After what felt like hours, I felt something wet and warm on my leg, where his head was placed. I then heard him breathing in very short breaths. Crying? Is he crying? I thought to myself. I immediately felt more guilty than I had before. I felt really sad too. I ran my fingers through his hair and rubbed his back to try and comfort him. My face began to heat up, I felt my nose get warm and a frown formed on my lips as my vision began to blur. I let out a sigh and a warm tear ran down my cheek and dripped onto my pants. I blinked a little hoping to clear all of the tears from my eyes. All it did was make room for more.

    While time passed, his crying became more prominent and I felt even worse. I did this. I did this to him. These thoughts were floating around in my mind. I just wanted to make it better. But I didn't know if I could do that. I gently sat him upright so I could see his face. I proceeded to wipe his tears as mine formed again. I looked into his eyes with sadness. He wouldn't look into mine. "Sol." I called his name so he would look at me. Once he was, I opened my mouth to speak but no words came out. It took me a minute to form them. So I started again, "I'm sorry." I looked away again. There was a long pause. I then heard him speak, "D-do I make you happy?" I looked at him, with a puzzling look. "Yes of course Sol." He took a deep breath. "Then what does this show me?" He gestured towards my thigh. ¨It's not your fault Sol. You make me so happy I promise you that. I just really wasn't okay with myself last night. An-" Just then he began crying again. Hard. I wanted to make this better. "No love. Please don't cry." I held him and rubbed his back. I could feel his hot breath on my neck as his tears hit my shoulder. I continued trying to comfort him and began crying again myself. I didn't want this for him. I made him like this. I did this to him. How could I possibly be meant for him?

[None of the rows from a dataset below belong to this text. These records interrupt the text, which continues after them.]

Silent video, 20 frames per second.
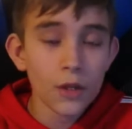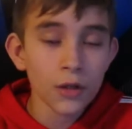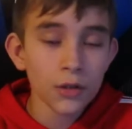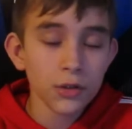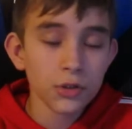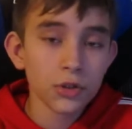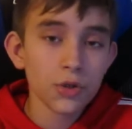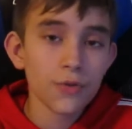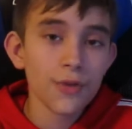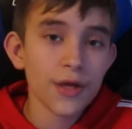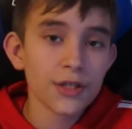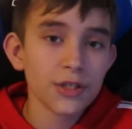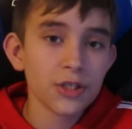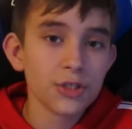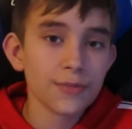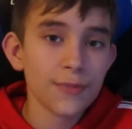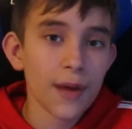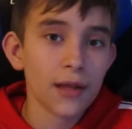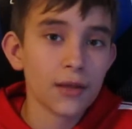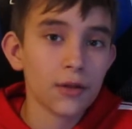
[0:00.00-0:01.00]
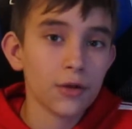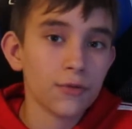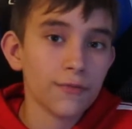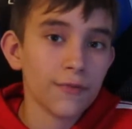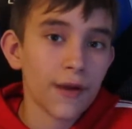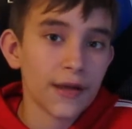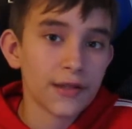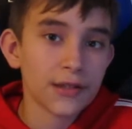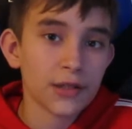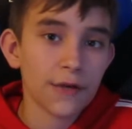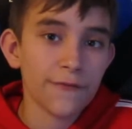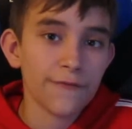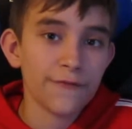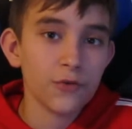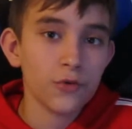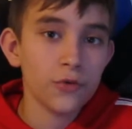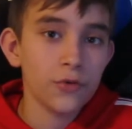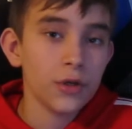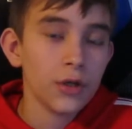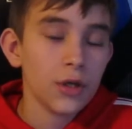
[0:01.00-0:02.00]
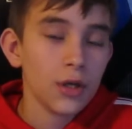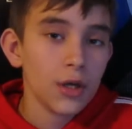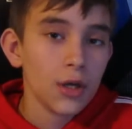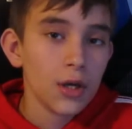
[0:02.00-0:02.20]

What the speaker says: So that's just my little rant on food.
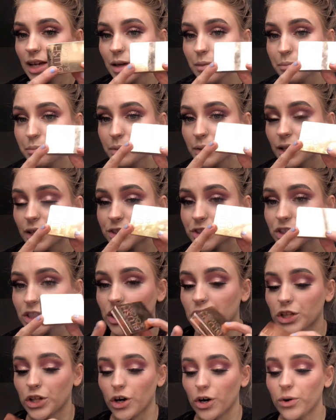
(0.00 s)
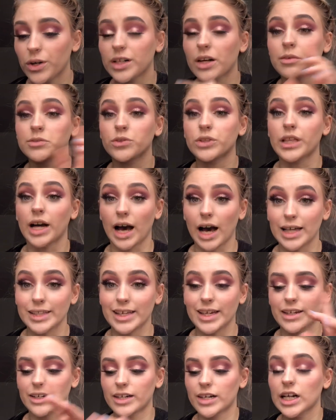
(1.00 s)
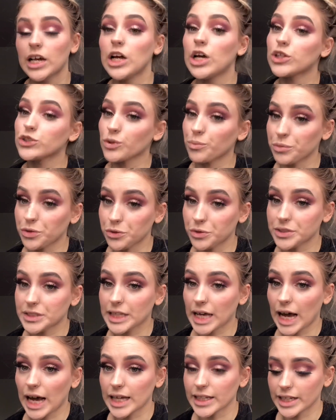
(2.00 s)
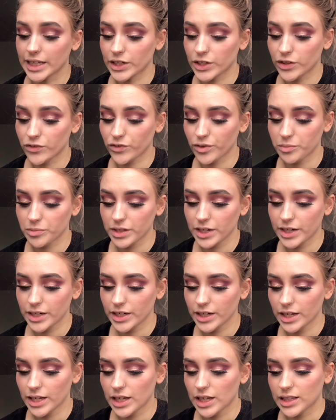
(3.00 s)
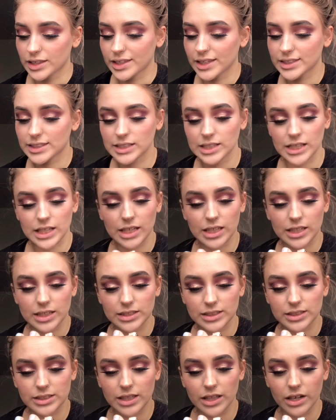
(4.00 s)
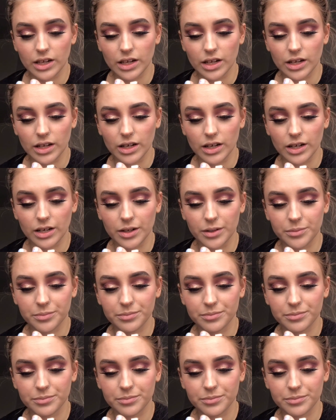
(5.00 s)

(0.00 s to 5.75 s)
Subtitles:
blush and glow. It comes with the highlighter, so I'm gonna use the highlighter from there. This is the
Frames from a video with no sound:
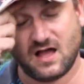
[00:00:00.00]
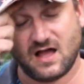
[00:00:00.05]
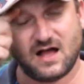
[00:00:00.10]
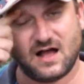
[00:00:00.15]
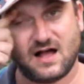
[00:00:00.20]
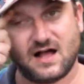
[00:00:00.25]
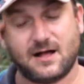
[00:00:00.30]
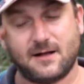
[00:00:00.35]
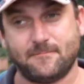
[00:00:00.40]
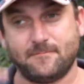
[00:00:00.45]

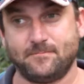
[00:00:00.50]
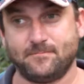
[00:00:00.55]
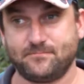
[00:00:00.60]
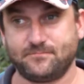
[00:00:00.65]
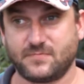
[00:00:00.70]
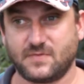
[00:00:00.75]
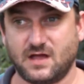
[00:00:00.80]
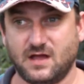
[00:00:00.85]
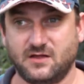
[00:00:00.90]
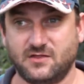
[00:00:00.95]
um,
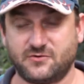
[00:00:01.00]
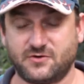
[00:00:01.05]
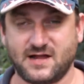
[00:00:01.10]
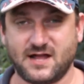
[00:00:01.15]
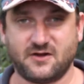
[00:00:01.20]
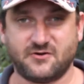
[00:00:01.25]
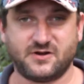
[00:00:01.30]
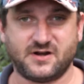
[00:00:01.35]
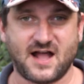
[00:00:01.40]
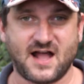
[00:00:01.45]

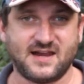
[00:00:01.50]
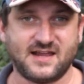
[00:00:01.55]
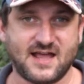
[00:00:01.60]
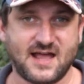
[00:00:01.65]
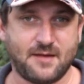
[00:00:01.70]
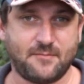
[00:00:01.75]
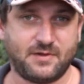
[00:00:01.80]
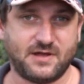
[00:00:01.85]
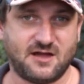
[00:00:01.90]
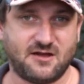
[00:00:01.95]
380
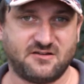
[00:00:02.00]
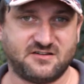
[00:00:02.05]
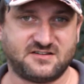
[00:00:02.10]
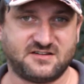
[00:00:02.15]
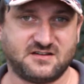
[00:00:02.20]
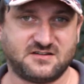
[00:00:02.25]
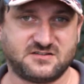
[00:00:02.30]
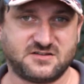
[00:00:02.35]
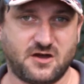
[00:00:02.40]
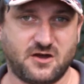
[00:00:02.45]
amp hours
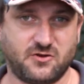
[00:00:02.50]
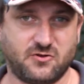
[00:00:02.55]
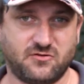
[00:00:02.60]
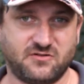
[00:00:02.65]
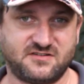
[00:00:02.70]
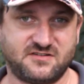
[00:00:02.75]
in total,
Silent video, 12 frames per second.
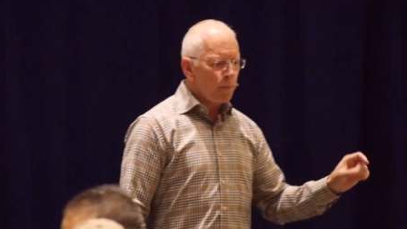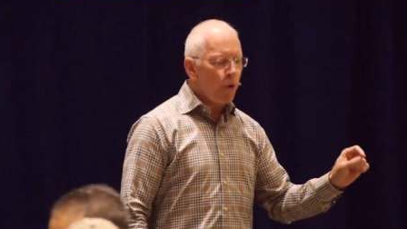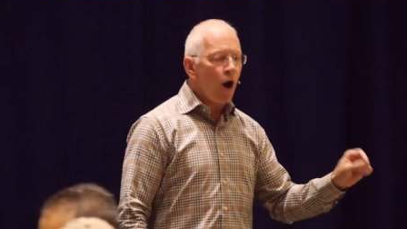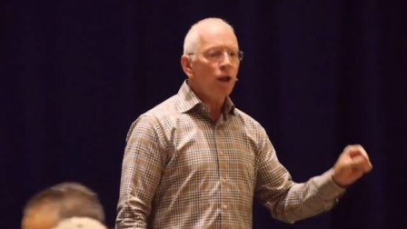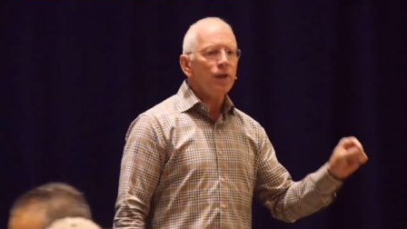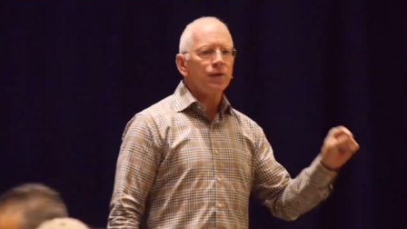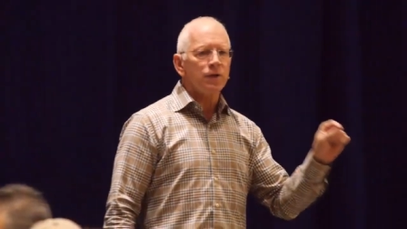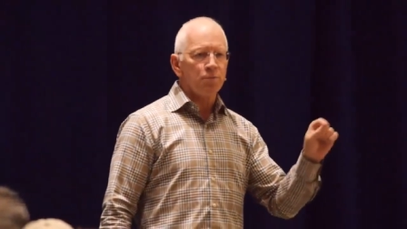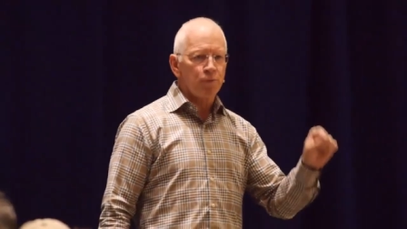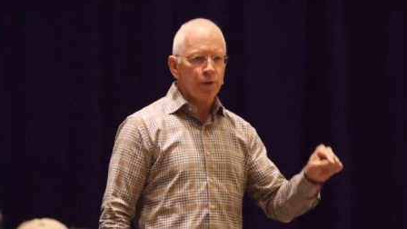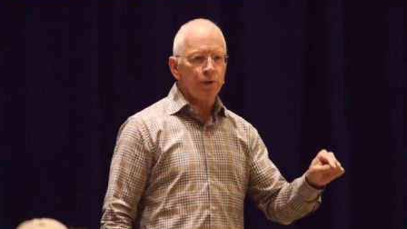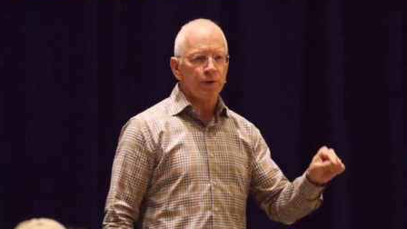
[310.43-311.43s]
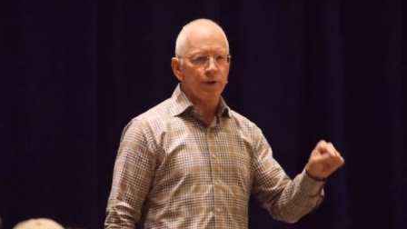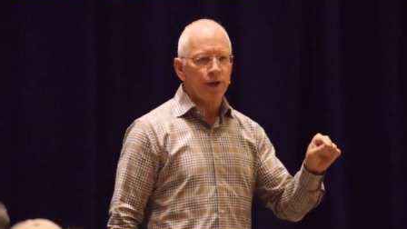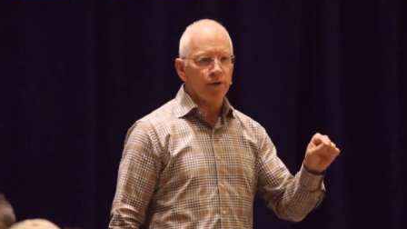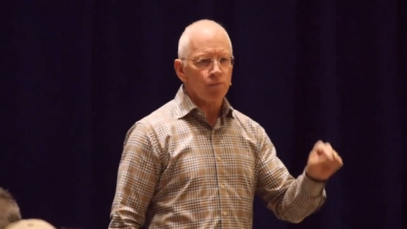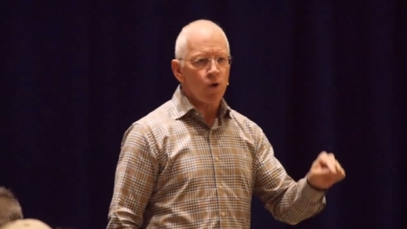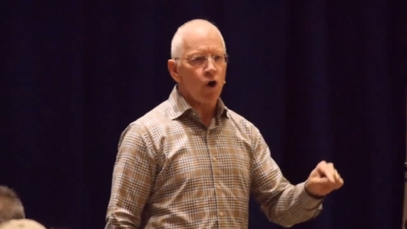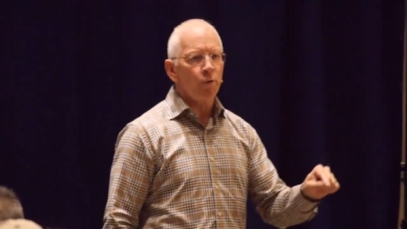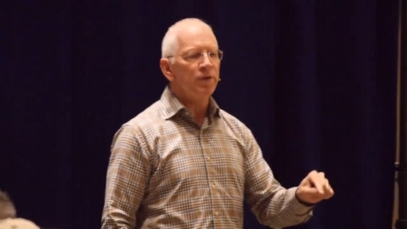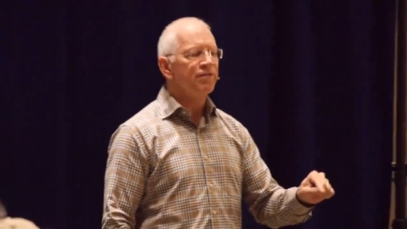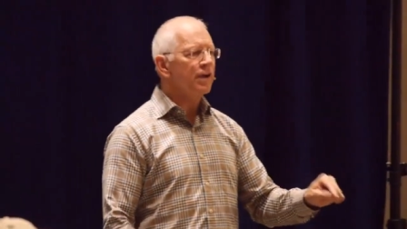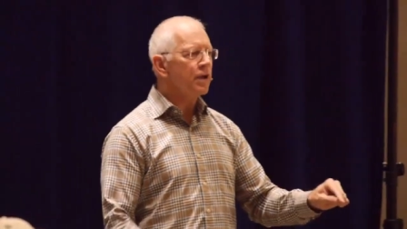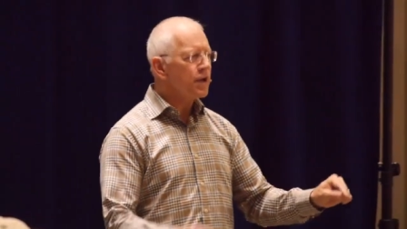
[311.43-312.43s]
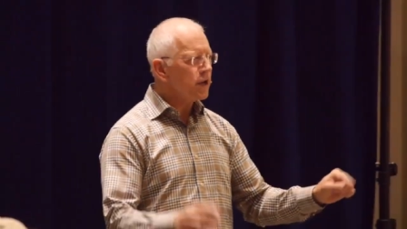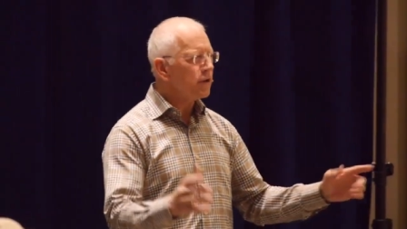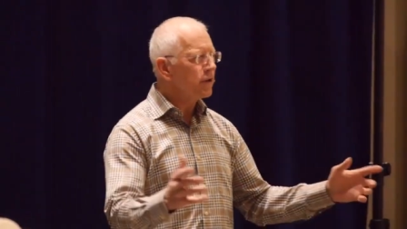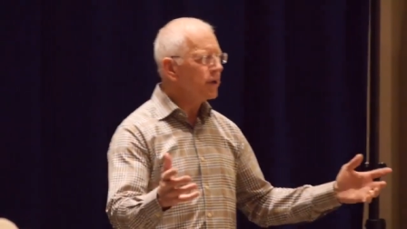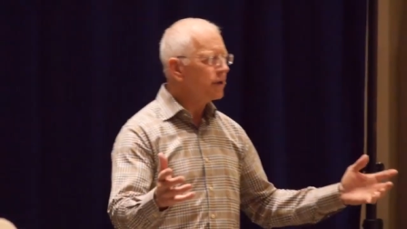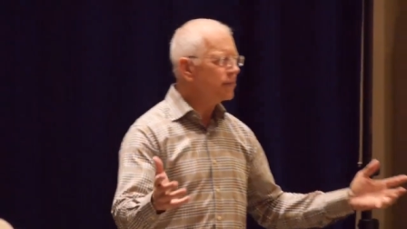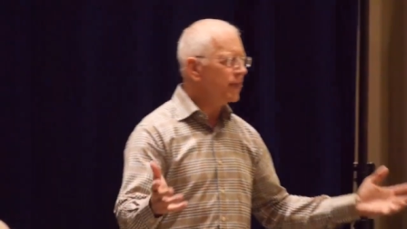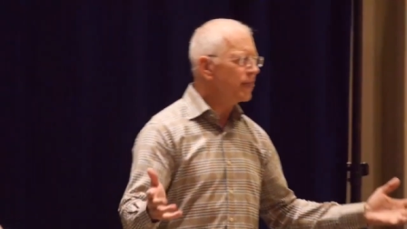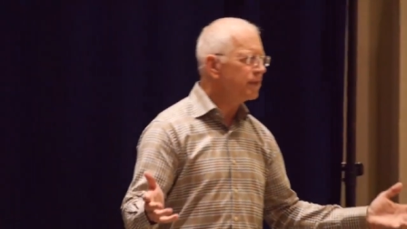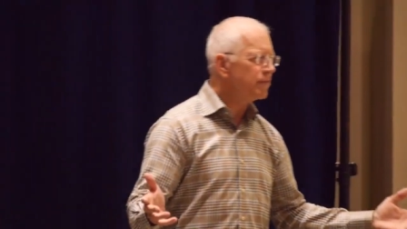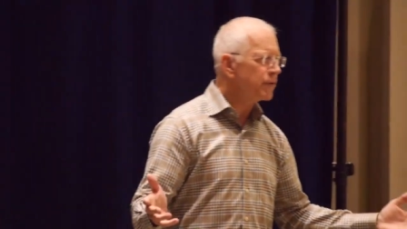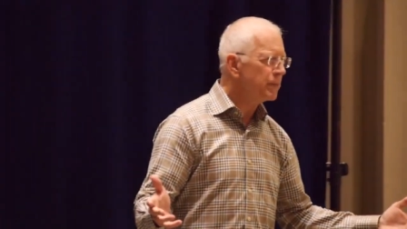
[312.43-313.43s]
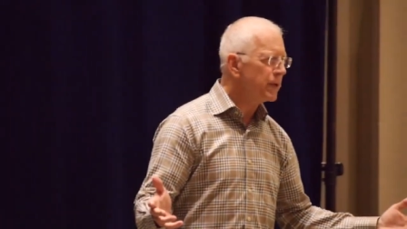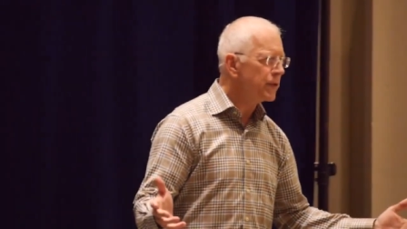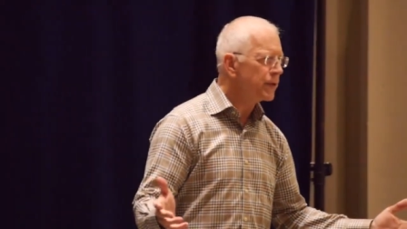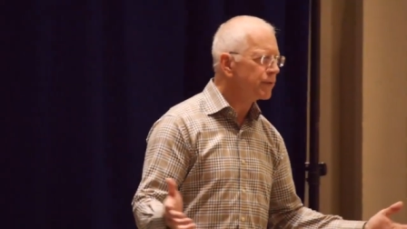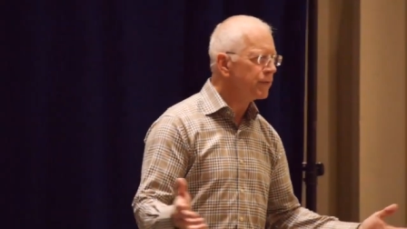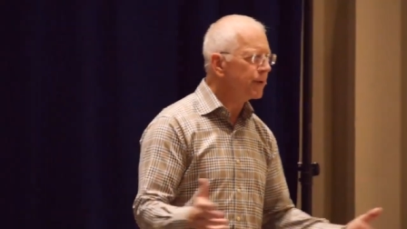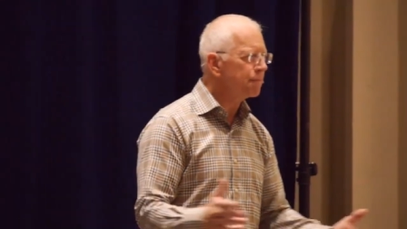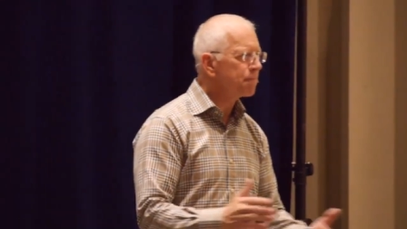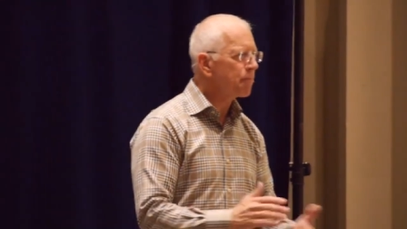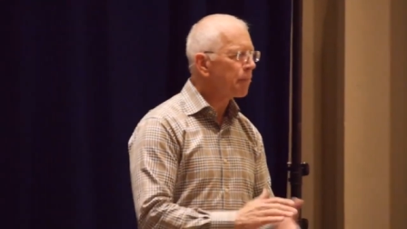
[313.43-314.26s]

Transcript: Paul is in prison in Rome and very near the end of his ministry.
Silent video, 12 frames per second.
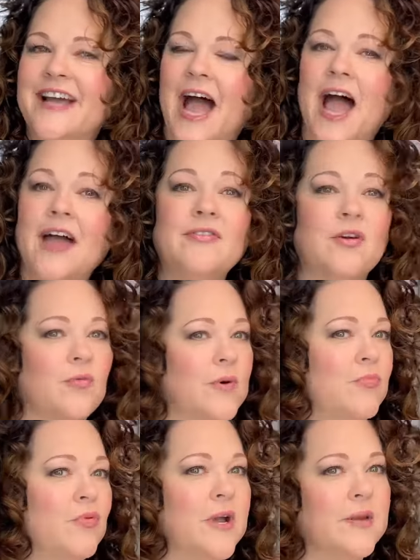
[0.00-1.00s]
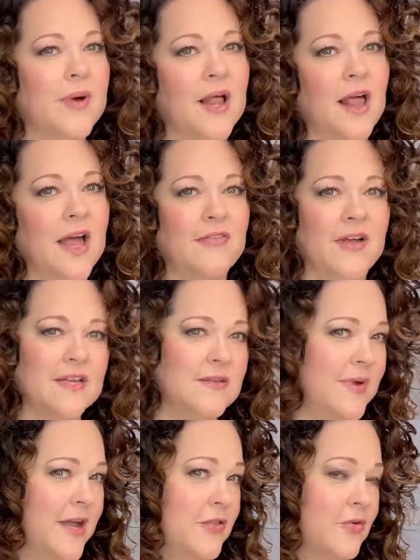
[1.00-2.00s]
I've at one point in my life had to
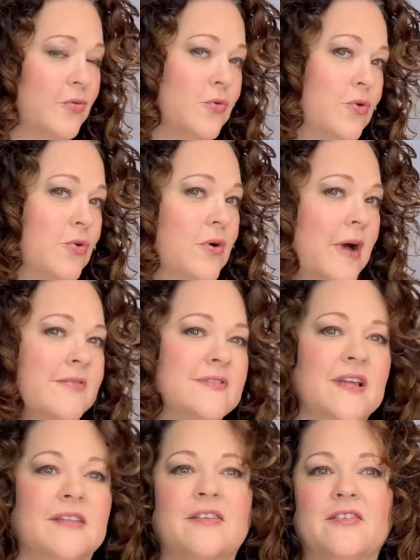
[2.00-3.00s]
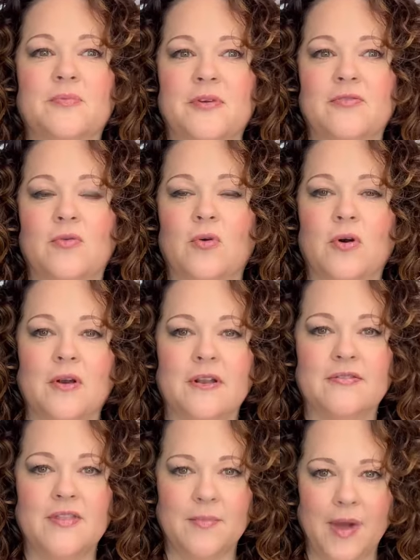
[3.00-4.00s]
make the rule, I've said this before,
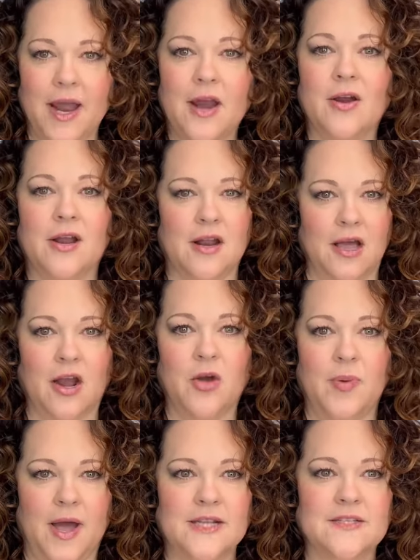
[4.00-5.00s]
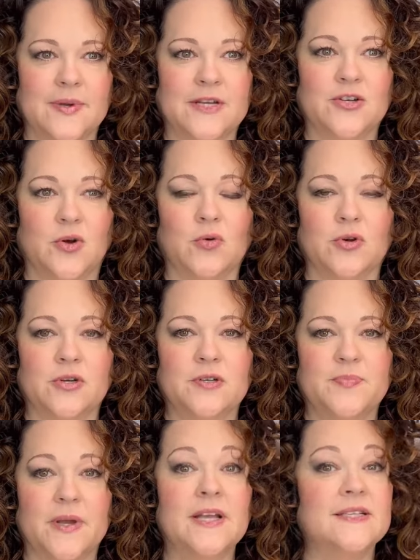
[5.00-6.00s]
that my hair cannot go past my shoulders
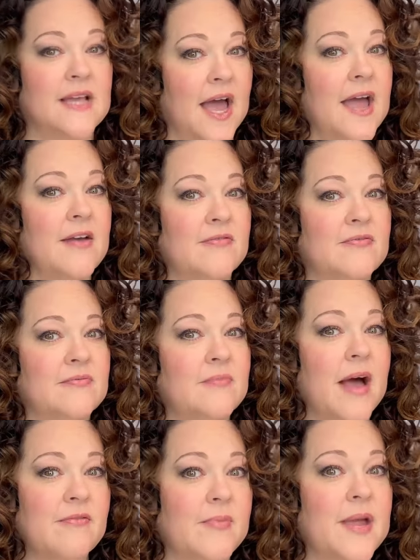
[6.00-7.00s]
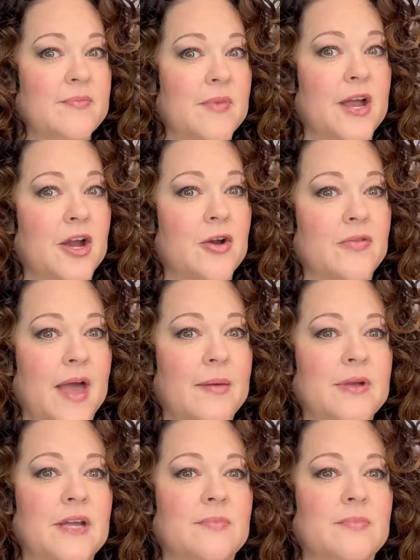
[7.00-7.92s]
because I have I've made my hair that big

    After nearly an hour of explaining and reassuring, we got ourselves together and went to the liquor store not far from where we were to get some snacks. When we got to the candy section I paid specific attention to his face when he was talking to me. He was so handsome. So perfect. How could I have gotten this? Do I even deserve him? How could I have done this to him. Make something, someone so perfect sad? What type of person does that? "This one?" He asked me after digging through a small cardboard box filled with different flavored ring pops. It's not strawberry but it'll do." He handed me the watermelon flavored ring pop as we began to walk towards the cashier. He gave me the change and Sol and I were off to the small plaza.

    Once we arrived, I unwrapped the candy and handed it to Sol. He took it, got on one knee, and presented it to me. I looked at him and smiled. "Christy Osnola, I love you with all of my heart and I want to be with you until you don't want me anymore. Promise me that you'll stay with me until I can get you a real ring." I giggled and took the ring. "I promise that I'll stay with you until you can get me a real ring." I slipped it onto the top half of my index finger right before I kissed him. We continued on with the rest of that day, happy. I've never been this happy in my life.